**Available data**
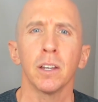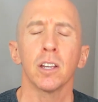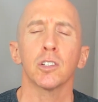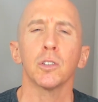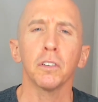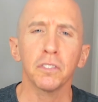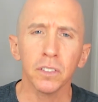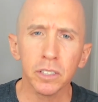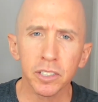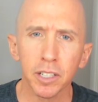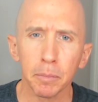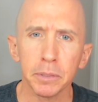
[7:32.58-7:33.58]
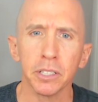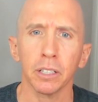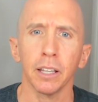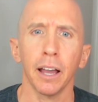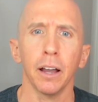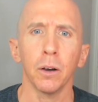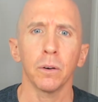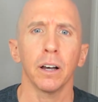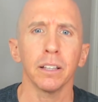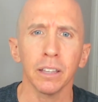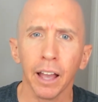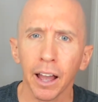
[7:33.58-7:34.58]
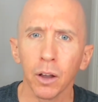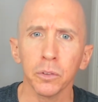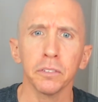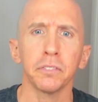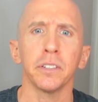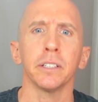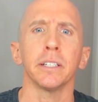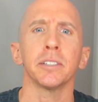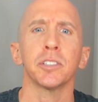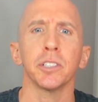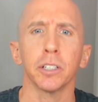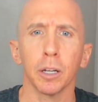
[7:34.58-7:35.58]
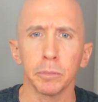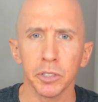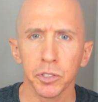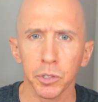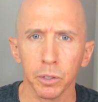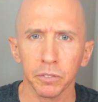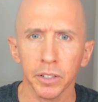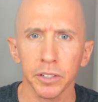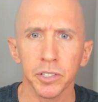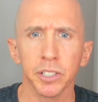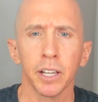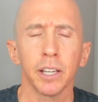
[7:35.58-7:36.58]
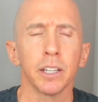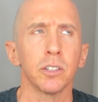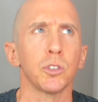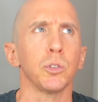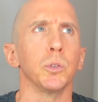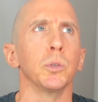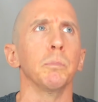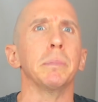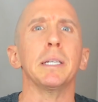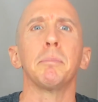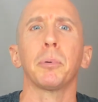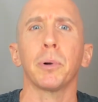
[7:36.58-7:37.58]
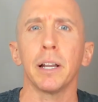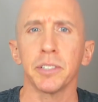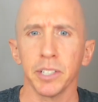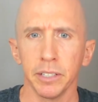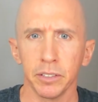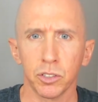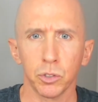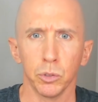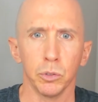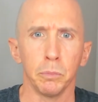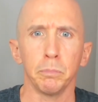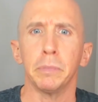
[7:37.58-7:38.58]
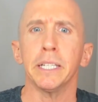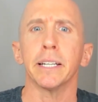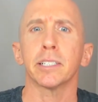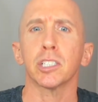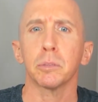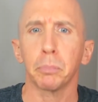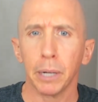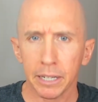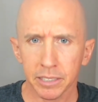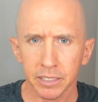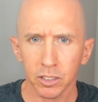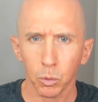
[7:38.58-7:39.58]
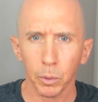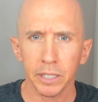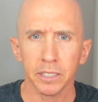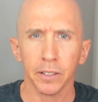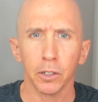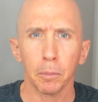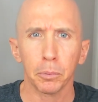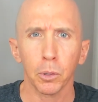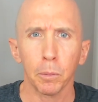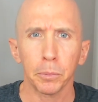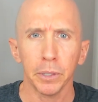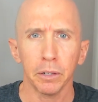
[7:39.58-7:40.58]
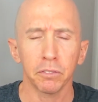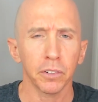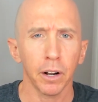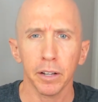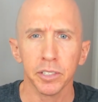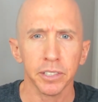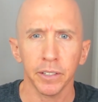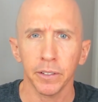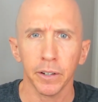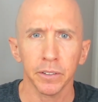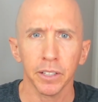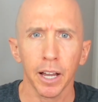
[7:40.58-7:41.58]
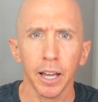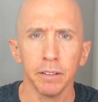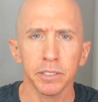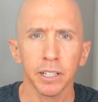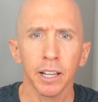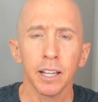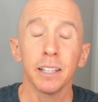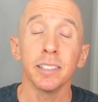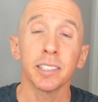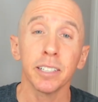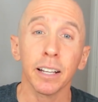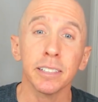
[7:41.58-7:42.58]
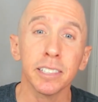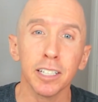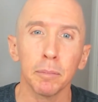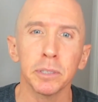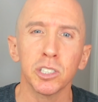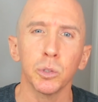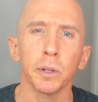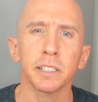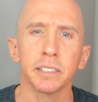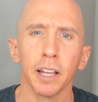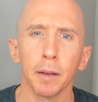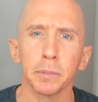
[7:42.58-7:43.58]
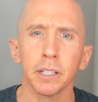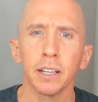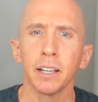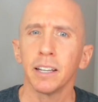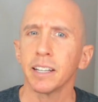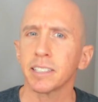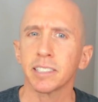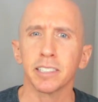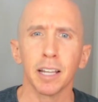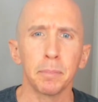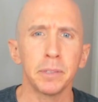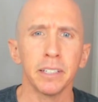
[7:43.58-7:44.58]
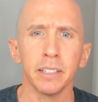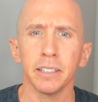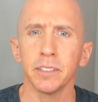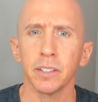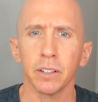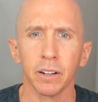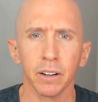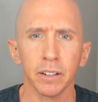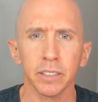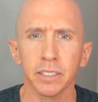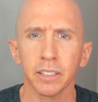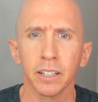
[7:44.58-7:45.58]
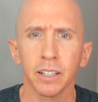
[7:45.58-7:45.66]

So the first step is allow the feelings to come to surface, to be present, to be expressed in the ways that are appropriate for us in our lives. The second step is to accept it into the heart.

**The task**
Exactly as written, give again every line from the one containing "[7:42.58-7:43.58]" through the last line of the material, both included, with the pictures left out.

**Problem solution**
[7:42.58-7:43.58]
[7:43.58-7:44.58]
[7:44.58-7:45.58]
[7:45.58-7:45.66]

So the first step is allow the feelings to come to surface, to be present, to be expressed in the ways that are appropriate for us in our lives. The second step is to accept it into the heart.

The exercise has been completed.